**Record extracts:**
++++++++++

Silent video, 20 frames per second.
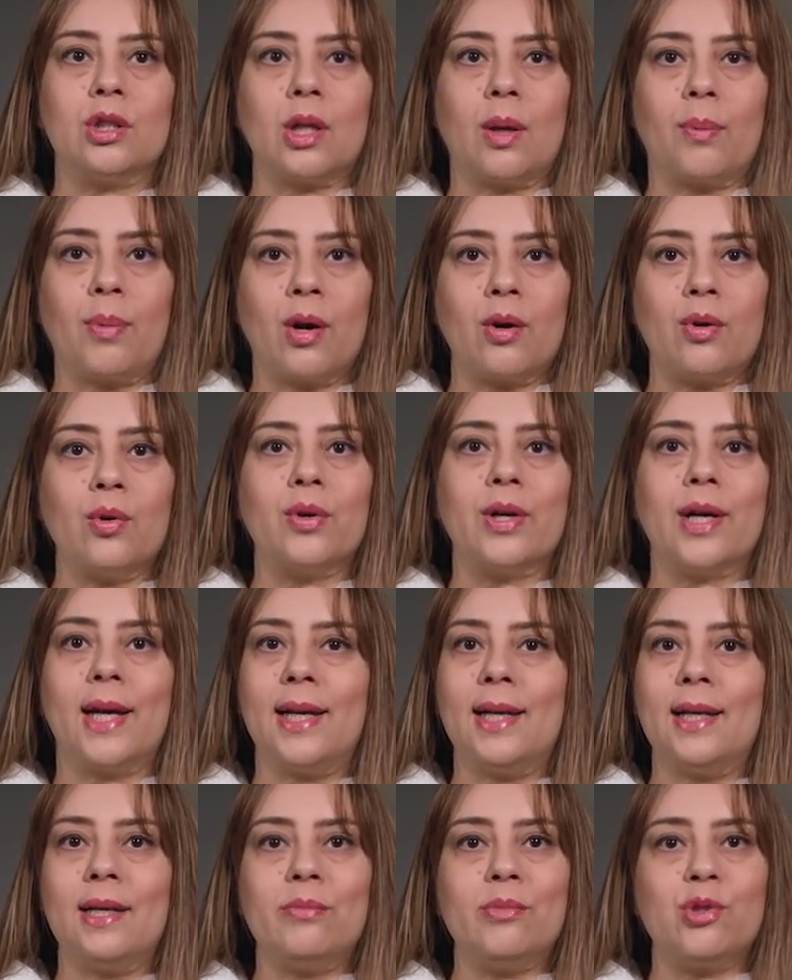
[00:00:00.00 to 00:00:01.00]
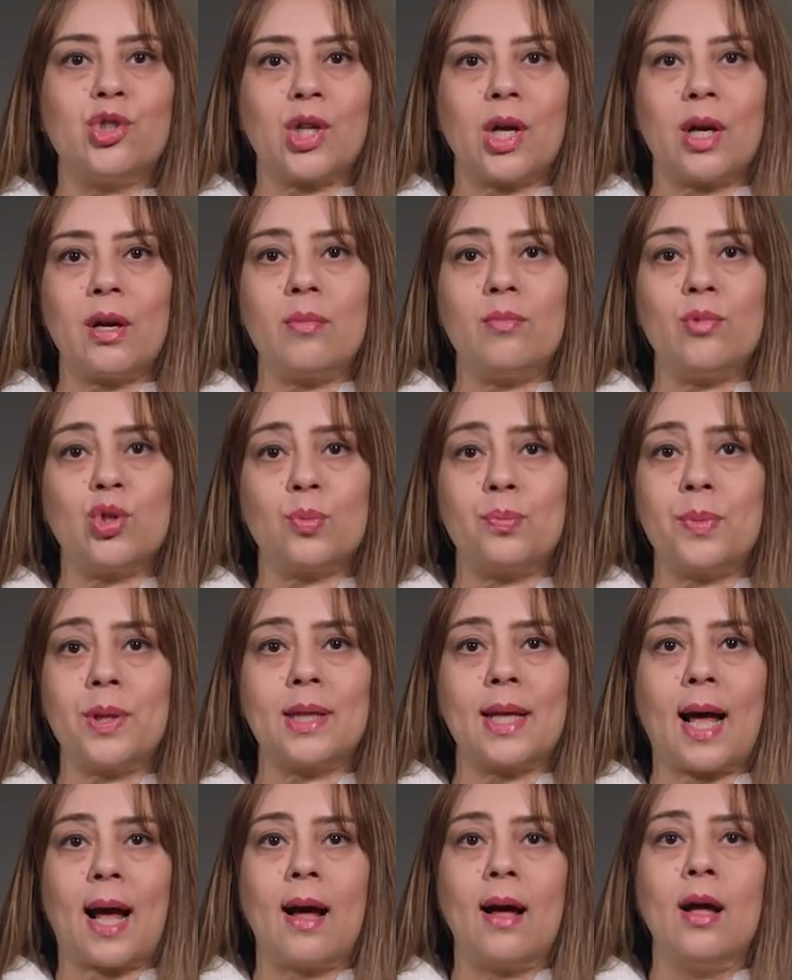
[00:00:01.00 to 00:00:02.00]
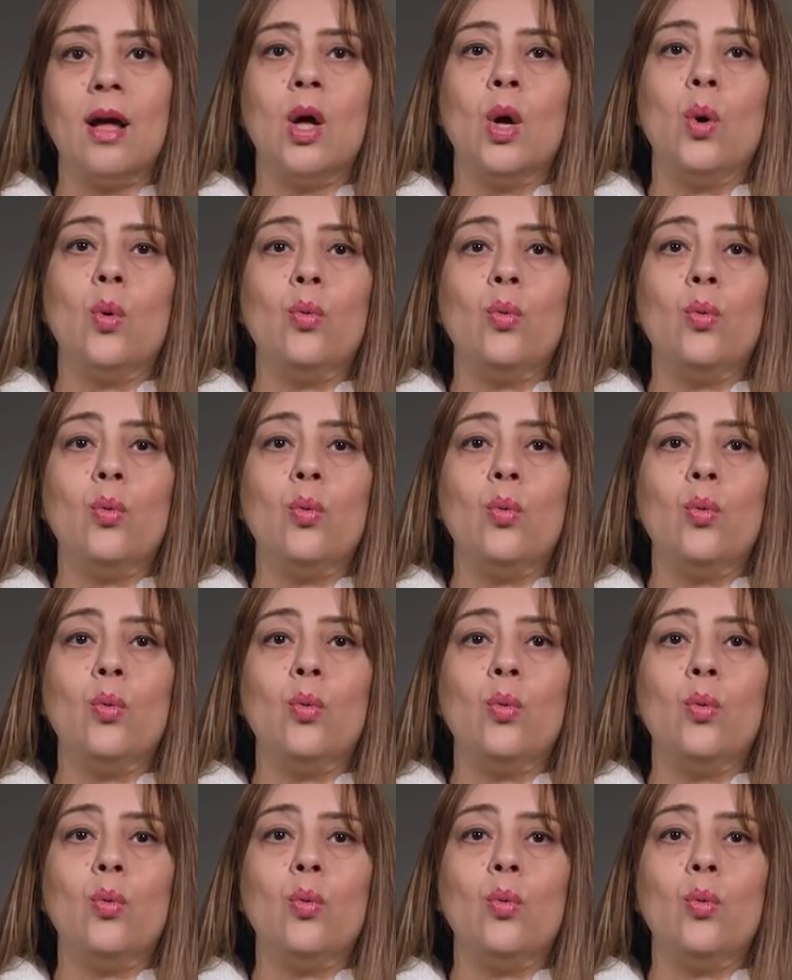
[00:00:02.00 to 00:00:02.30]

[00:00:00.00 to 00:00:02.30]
التبرك اللي مش مش بدعة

++++++++++

**Aim of the task:** Your copy of the entries must be exact and must not include any of their pictures.

**Reply to the exercise:**
Silent video, 20 frames per second.
[00:00:00.00 to 00:00:01.00]
[00:00:01.00 to 00:00:02.00]
[00:00:02.00 to 00:00:02.30]

[00:00:00.00 to 00:00:02.30]
التبرك اللي مش مش بدعة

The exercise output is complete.